Jakarta, Aktual.co — Ketua Asosiasi Pengusaha Bakery Indonesia (Apebi) Chris Hardijaya mengatakan banyak anggotanya yang kini beralih ke elpiji 3 kilogram menyusul kenaikan harga elpiji nonsubsidi 12 kilogram. “Banyak pengusaha roti, khususnya usaha kecil dan menengah (UKM) itu pindah ke elpiji 3 kilogram karena kenaikan harga elpiji 12 kilogram menambah biaya produksi sekitar 1-2 persen,” kata Chris di Jakarta, Minggu (11/1).

Ia menuturkan, mayoritas pengusaha roti menggunakan elpiji sebagai bahan bahar untuk memanggang roti dengan oven. Oleh karenanya, kenaikan elpiji 12 kg sebesar Rp18.000 per tabung itu tentu berpengaruh siginifikan terhadap bisnis para pengusaha roti. “Dampaknya berbeda-beda tergantung kelompok pelaku usaha. Kalau yang harga jual makanannya sekitar Rp6.000-Rp7.000, mereka tidak beralih ke 3 kg karena tidak kena dampak besar. Yang kasihan justru (pengusaha) yang kecil, yang menjual produknya Rp1.000-Rp2.000,” katanya menjelaskan.

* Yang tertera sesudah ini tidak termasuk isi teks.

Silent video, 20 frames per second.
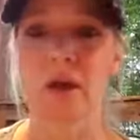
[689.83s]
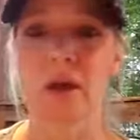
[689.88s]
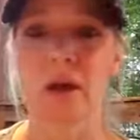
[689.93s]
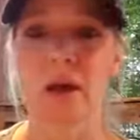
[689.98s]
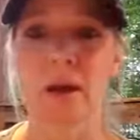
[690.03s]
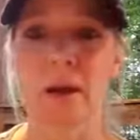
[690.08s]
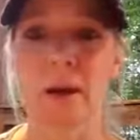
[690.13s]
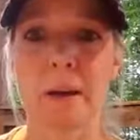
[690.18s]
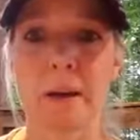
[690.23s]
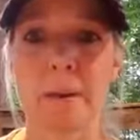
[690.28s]

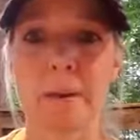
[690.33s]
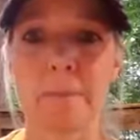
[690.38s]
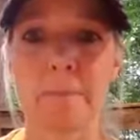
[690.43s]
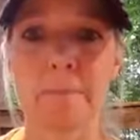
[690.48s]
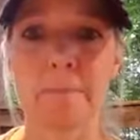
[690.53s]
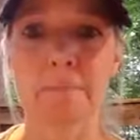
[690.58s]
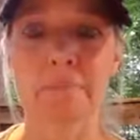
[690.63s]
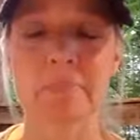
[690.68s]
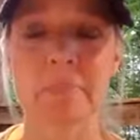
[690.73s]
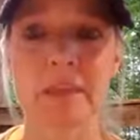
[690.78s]

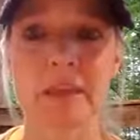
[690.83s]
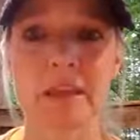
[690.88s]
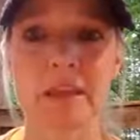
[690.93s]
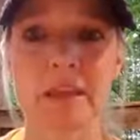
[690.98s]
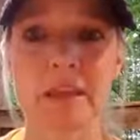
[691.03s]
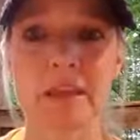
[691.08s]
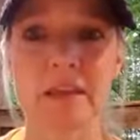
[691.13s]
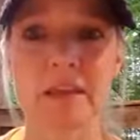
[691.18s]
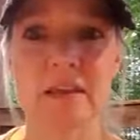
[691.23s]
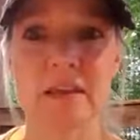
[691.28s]

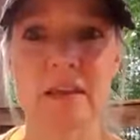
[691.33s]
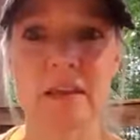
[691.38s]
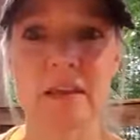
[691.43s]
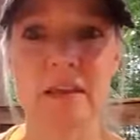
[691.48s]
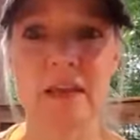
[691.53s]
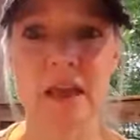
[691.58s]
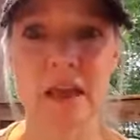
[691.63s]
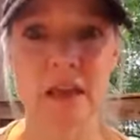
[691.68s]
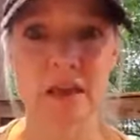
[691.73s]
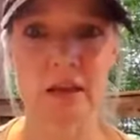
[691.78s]

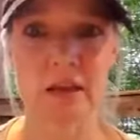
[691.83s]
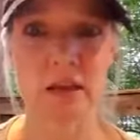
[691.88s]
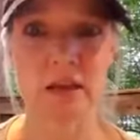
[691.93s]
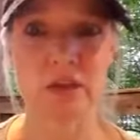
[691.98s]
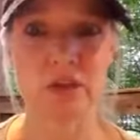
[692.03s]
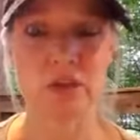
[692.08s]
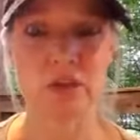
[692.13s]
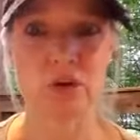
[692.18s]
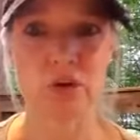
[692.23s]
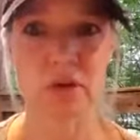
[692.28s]
he had a lot
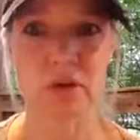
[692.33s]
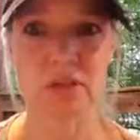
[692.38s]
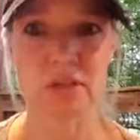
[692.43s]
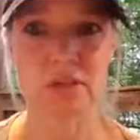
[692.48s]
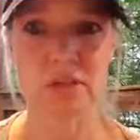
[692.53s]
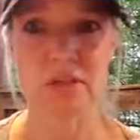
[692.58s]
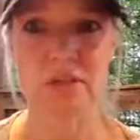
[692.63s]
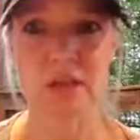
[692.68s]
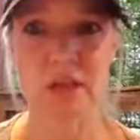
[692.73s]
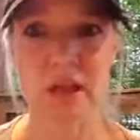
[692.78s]
of stress
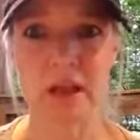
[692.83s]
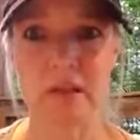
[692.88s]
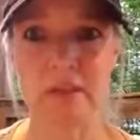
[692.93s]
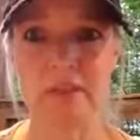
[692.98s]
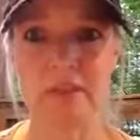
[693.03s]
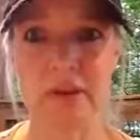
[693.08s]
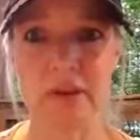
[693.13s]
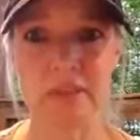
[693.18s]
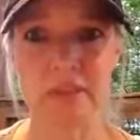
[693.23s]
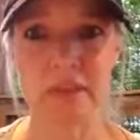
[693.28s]
in his
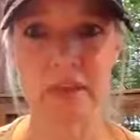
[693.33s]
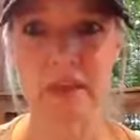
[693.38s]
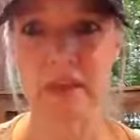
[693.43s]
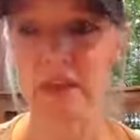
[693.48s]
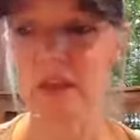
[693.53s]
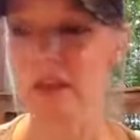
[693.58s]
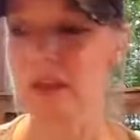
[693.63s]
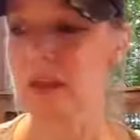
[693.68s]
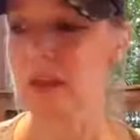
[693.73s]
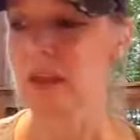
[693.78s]
life, I
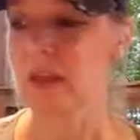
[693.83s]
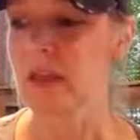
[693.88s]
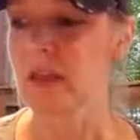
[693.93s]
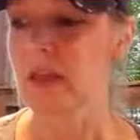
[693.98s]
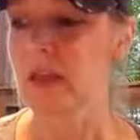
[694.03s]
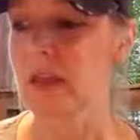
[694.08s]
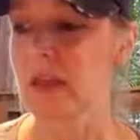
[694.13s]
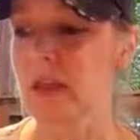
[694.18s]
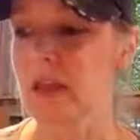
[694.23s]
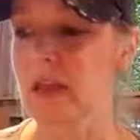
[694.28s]
think.
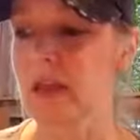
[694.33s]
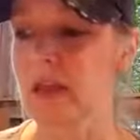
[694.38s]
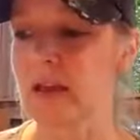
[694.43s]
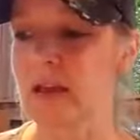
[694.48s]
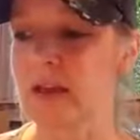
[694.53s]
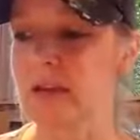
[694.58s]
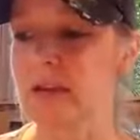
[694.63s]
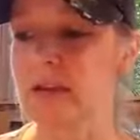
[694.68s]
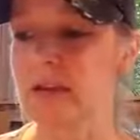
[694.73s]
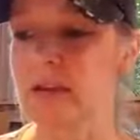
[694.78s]

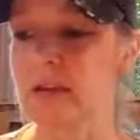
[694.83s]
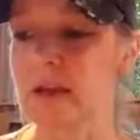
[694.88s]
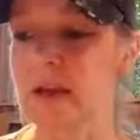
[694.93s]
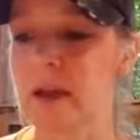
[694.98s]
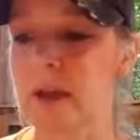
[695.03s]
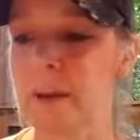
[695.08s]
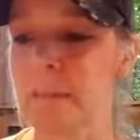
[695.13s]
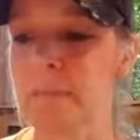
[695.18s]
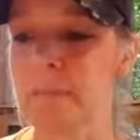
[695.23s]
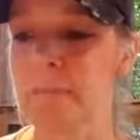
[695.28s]
And
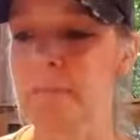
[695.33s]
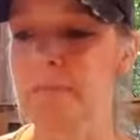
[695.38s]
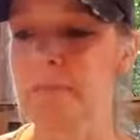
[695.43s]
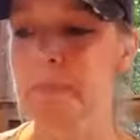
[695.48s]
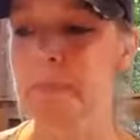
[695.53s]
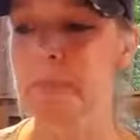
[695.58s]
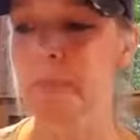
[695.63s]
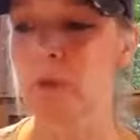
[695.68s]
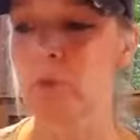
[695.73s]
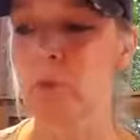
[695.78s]

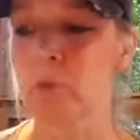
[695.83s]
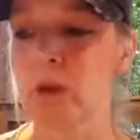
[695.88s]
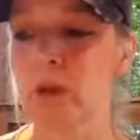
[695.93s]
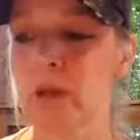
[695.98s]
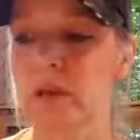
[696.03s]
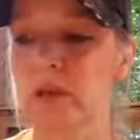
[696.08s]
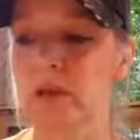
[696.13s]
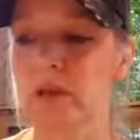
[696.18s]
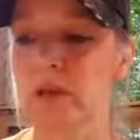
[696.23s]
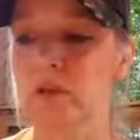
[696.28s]

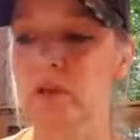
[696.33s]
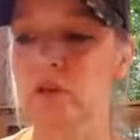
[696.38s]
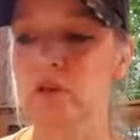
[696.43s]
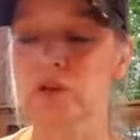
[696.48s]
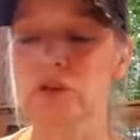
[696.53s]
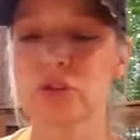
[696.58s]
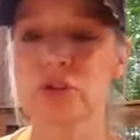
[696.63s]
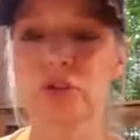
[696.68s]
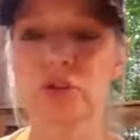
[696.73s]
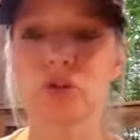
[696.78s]
when
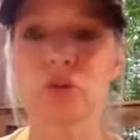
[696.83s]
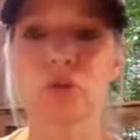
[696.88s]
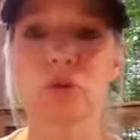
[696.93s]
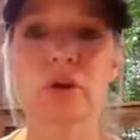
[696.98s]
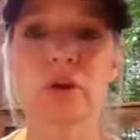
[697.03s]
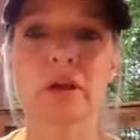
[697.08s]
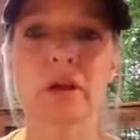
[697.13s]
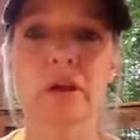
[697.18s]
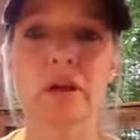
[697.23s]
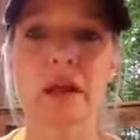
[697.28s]
there's a
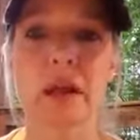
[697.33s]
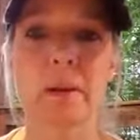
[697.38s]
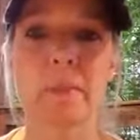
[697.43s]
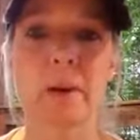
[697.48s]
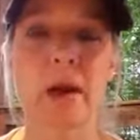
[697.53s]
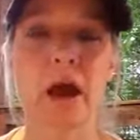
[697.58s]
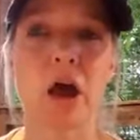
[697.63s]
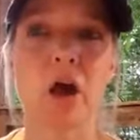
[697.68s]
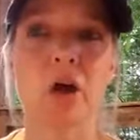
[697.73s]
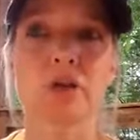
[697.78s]
story
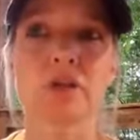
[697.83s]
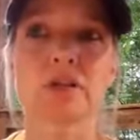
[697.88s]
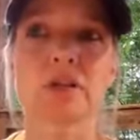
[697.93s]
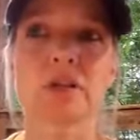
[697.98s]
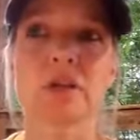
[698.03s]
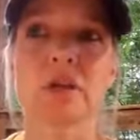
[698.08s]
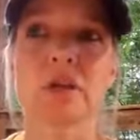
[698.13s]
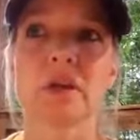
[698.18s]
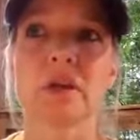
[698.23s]
aboutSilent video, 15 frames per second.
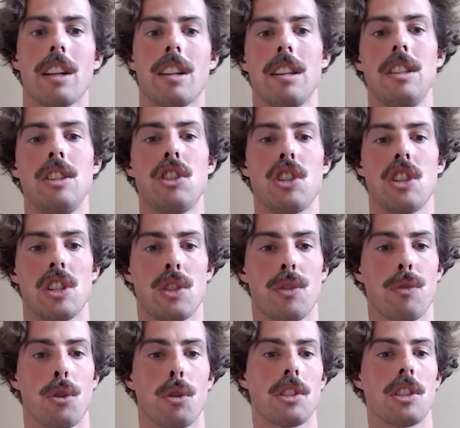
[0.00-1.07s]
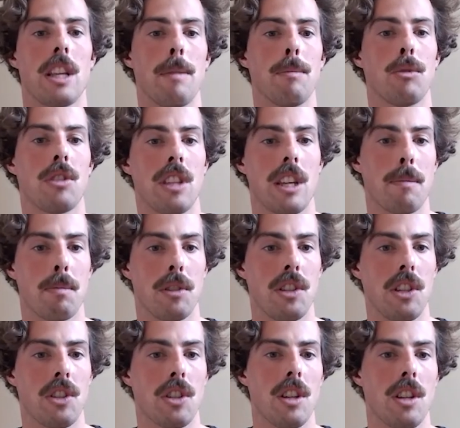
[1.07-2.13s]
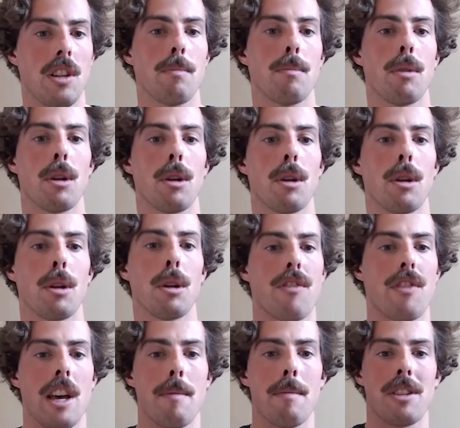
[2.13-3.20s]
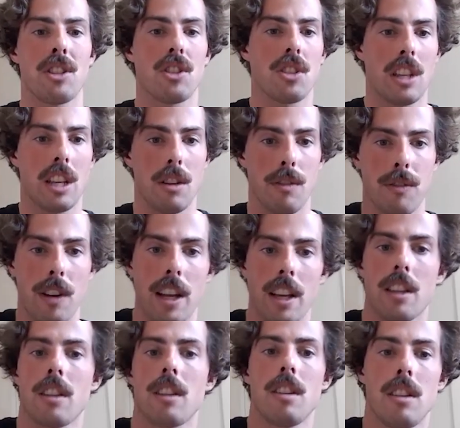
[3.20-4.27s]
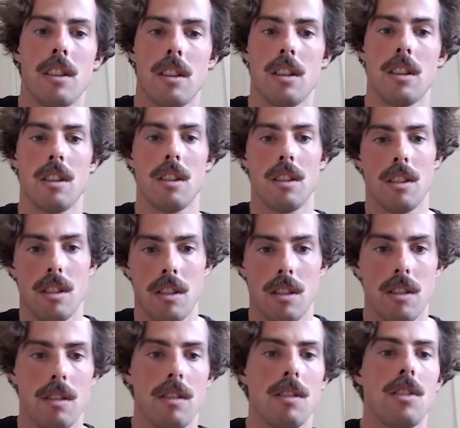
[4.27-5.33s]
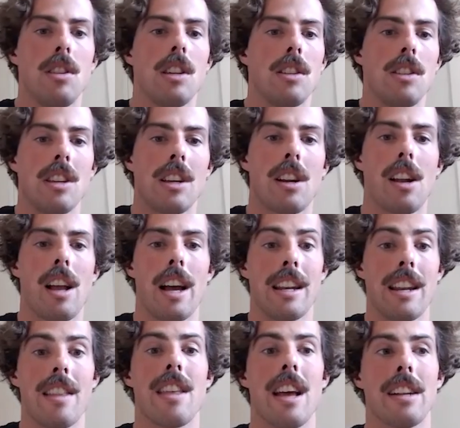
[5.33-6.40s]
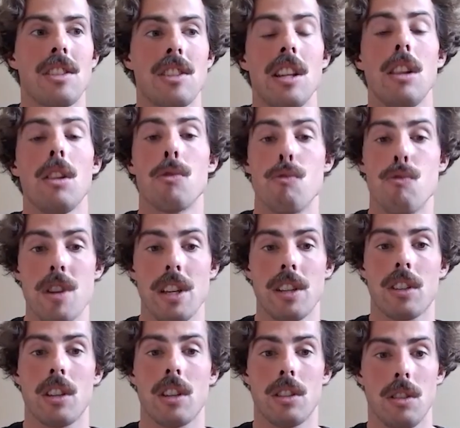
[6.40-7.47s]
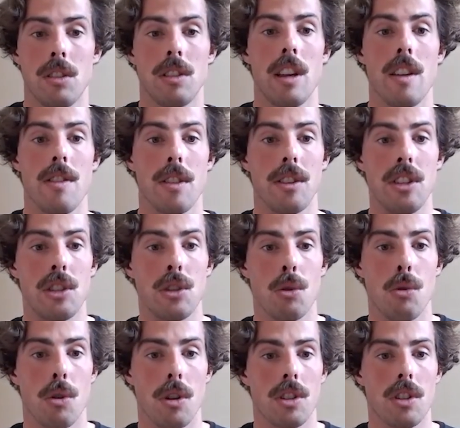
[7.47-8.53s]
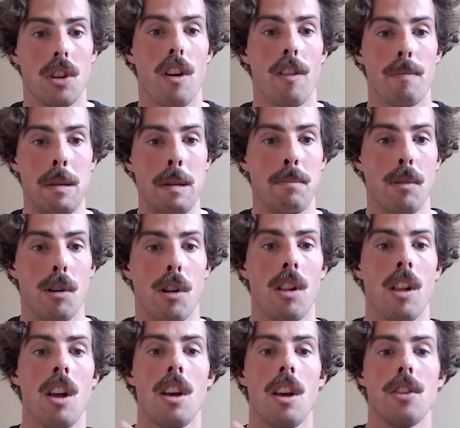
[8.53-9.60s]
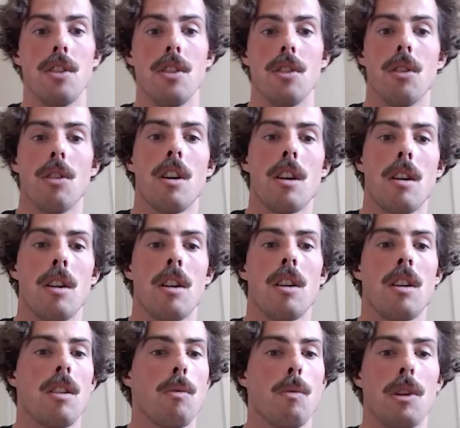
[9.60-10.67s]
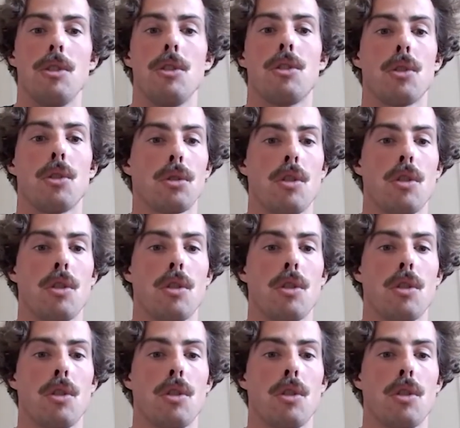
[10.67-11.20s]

At least she has forced them to take position, but many of them as kind of like de- decline and that's still a risk today in the discourse of people you know when you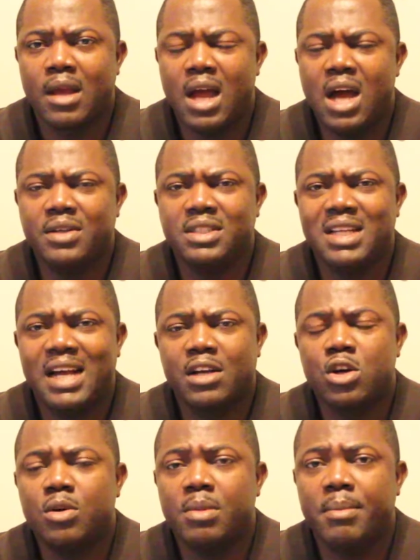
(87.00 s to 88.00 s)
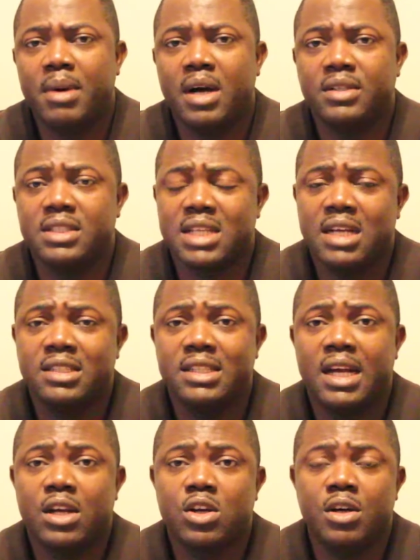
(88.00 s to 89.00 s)
how did I come about this? How did
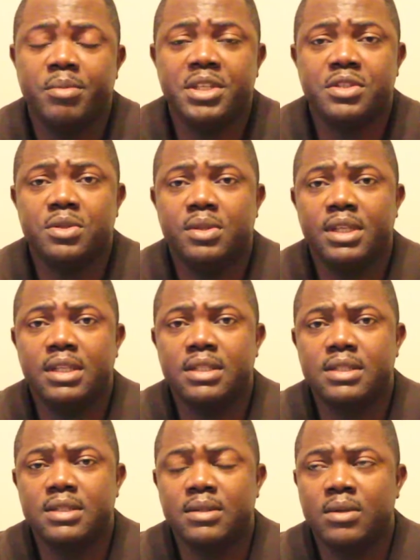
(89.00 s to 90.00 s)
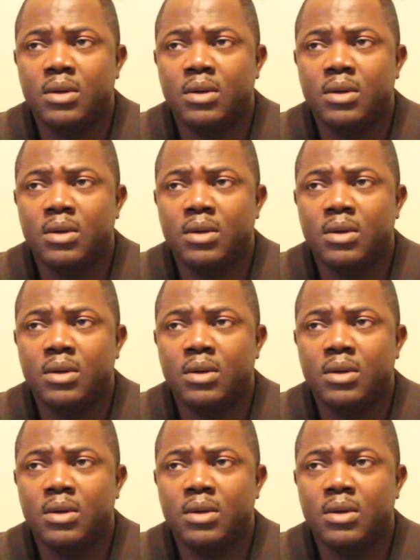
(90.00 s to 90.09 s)
I come into this?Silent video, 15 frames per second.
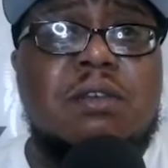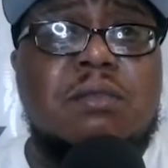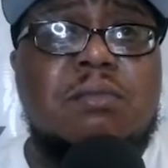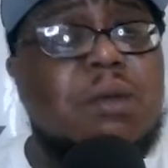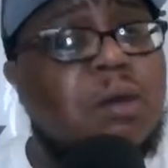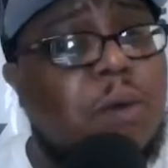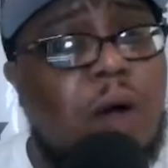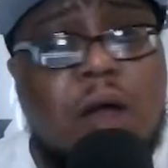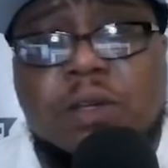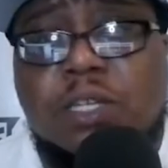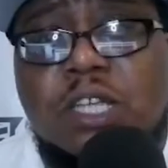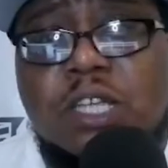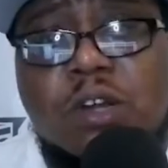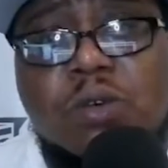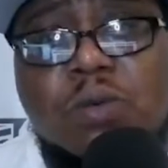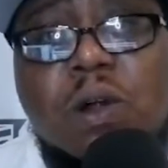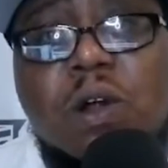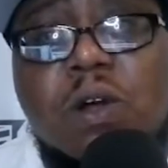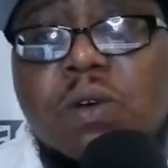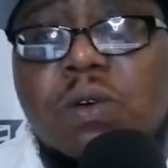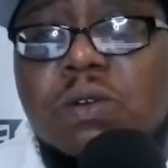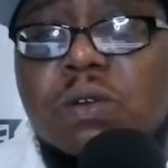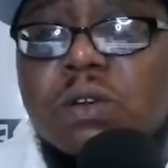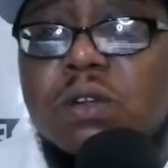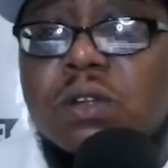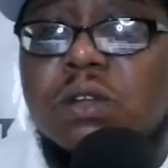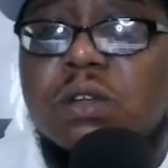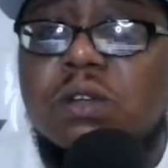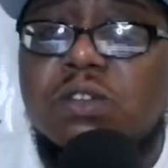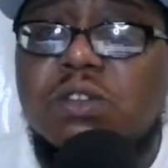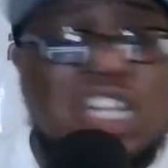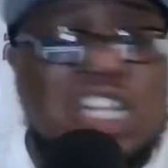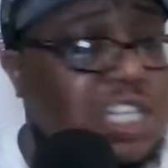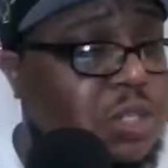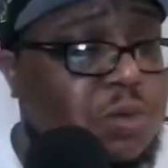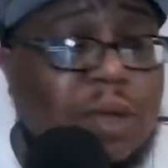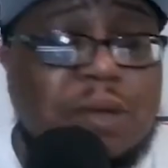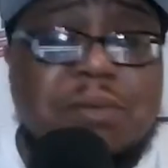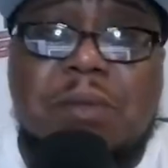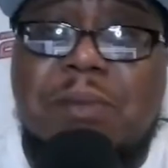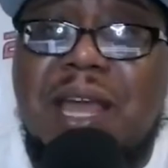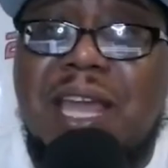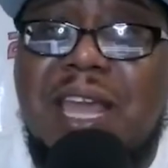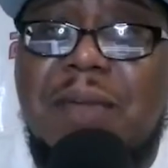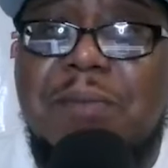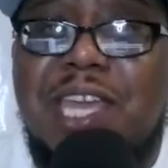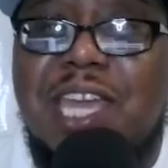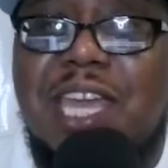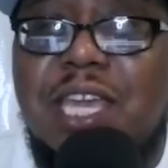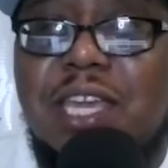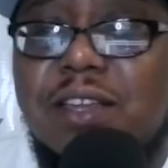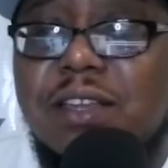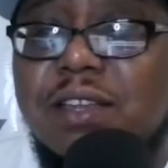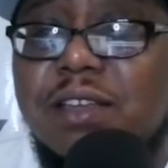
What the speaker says: Milwaukee's on the roll. Just swept the Miami Heat.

Menurut Chris, pengusaha roti yang menjual produk dengan harga murah mengalami dilema karena mereka tidak mungkin mengurangi ukuran produk atau menaikkan harga jual. “Mereka sebelumnya sudah memperkecil ukuran roti untuk penghematan kenaikan elpiji sebelumnya. Kalau mau menaikkan harga, rasanya tidak mungkin. Akhirnya cara terakhir migrasi ke gas 3 kg,” katanya.

Dengan menggunakan elpiji 3 kg, pengusaha roti bisa berhemat karena bisa menggunakan bahan bakar gas dengan harga yang lebih murah. “Pakai empat tabung elpiji 3 kg hanya menghabiskan paling mahal Rp80.000 sementara dengan muatan yang sama kalau pakai yang 12 kg habis Rp150.000,” katanya.

Menurut Chris yang juga menjabat sebagai Ketua Komite Tetap Makanan Tradisional Kadin Indonesia, migrasi penggunaan elpiji 12 kg ke 3 kg juga dilakukan oleh para pengusaha katering dan makanan tradisional. Ia berharap, fenomena banyaknya pengusaha makanan beralih ke elpiji subsidi 3 kg bisa mendorong pemerintah untuk memperbaiki stabilitas harga dan ketersediaan elpiji nonsubsidi 12 kg.

“Distribusi gas harus ‘continue’, stabil harganya sehingga pengusaha juga punya hitung-hitungan. Bagi kami, naik tidak apa asal ada kemudahan bagi kami,” katanya. Menurut Chris, banyak anggotanya yang mengeluhkan harga eceran gas yang bervariasi sehingga memengaruhi biaya produksi. “Imbasnya, pengusaha sulit maju karena harus menutup biaya produksi yang terus naik,” ujarnya.